[EXERCISE MATERIALS Boundary: Start]

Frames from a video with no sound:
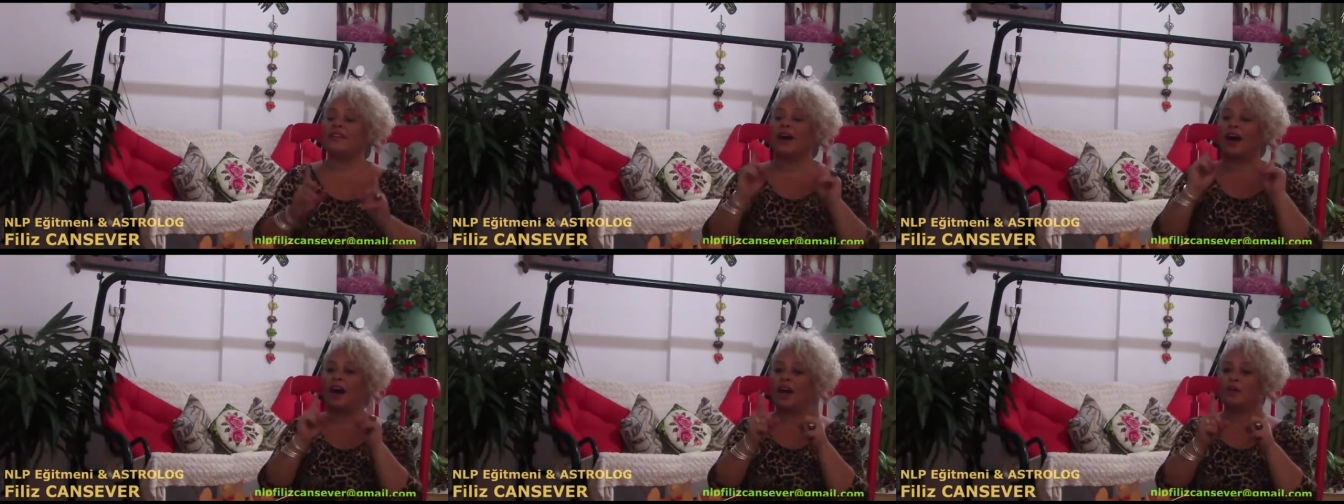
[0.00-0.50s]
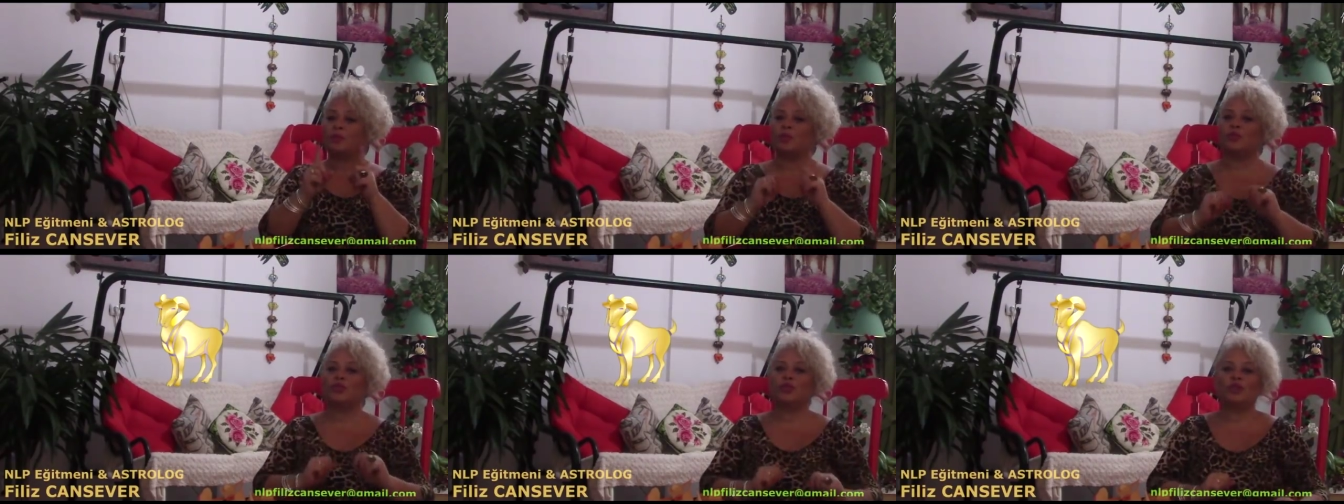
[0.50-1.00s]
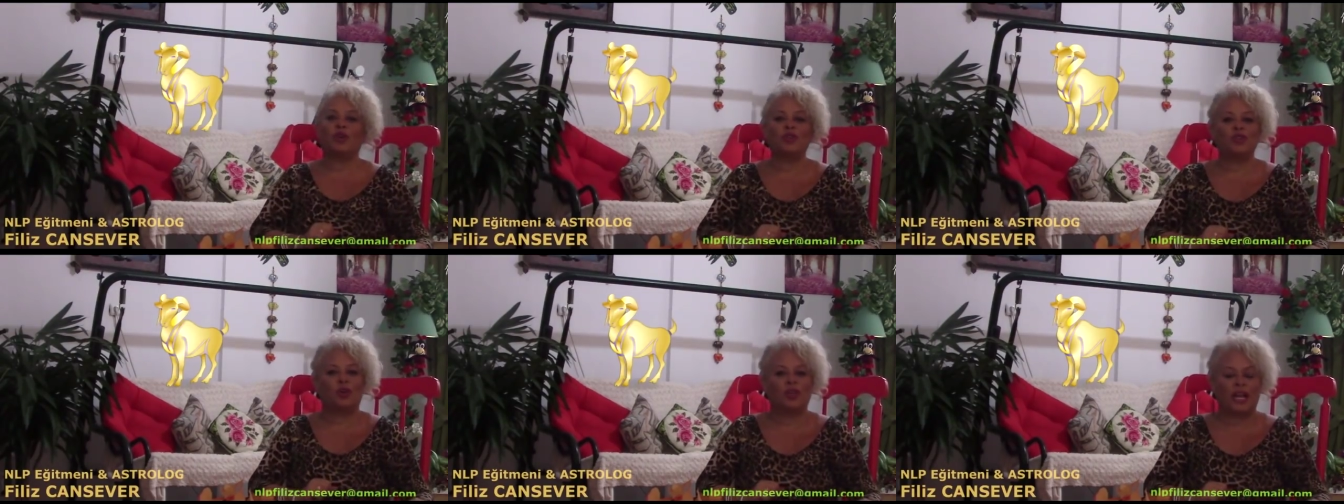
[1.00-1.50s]
ve ay burcu
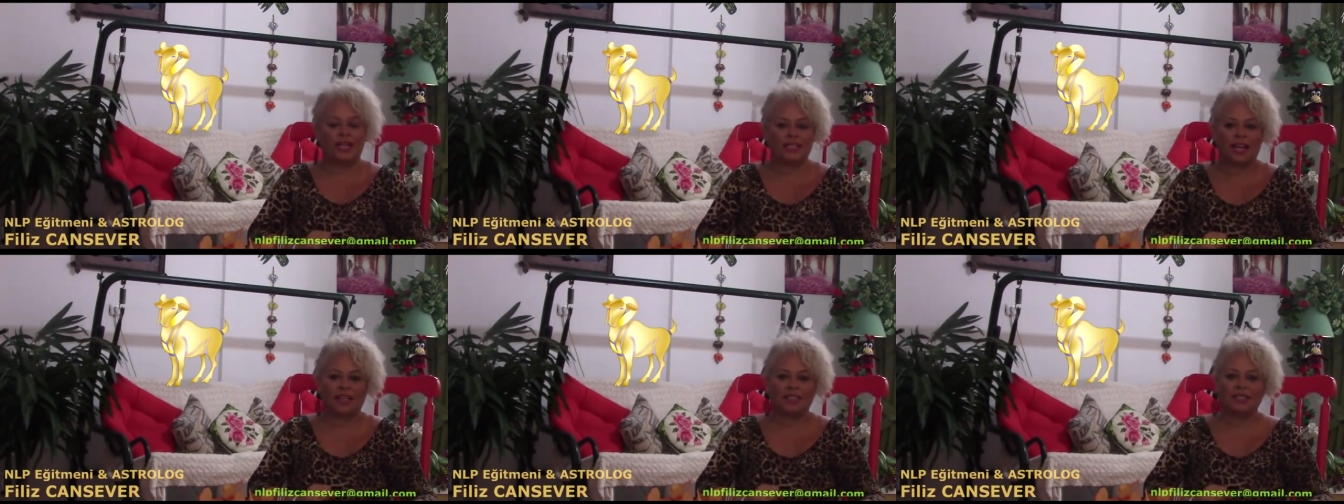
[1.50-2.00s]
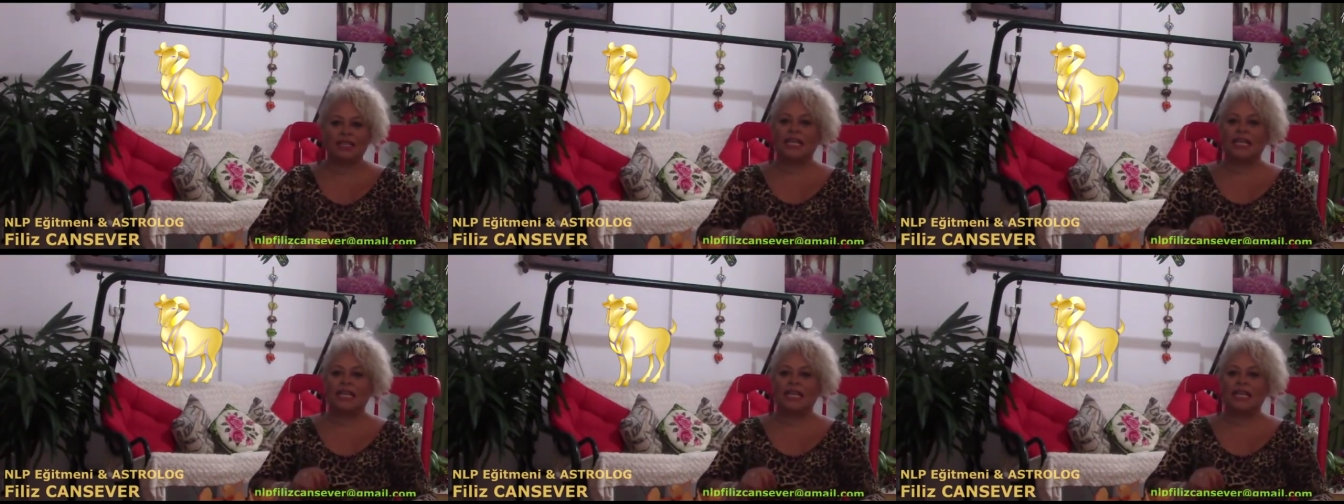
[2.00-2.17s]
koç olanlar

[EXERCISE MATERIALS Boundary: End]

WORK TO BE COMPLETED
Output the data above exactly; pictures do not belong in the copy.

THE COMPLETED TASK
Frames from a video with no sound:
[0.00-0.50s]
[0.50-1.00s]
[1.00-1.50s]
ve ay burcu
[1.50-2.00s]
[2.00-2.17s]
koç olanlar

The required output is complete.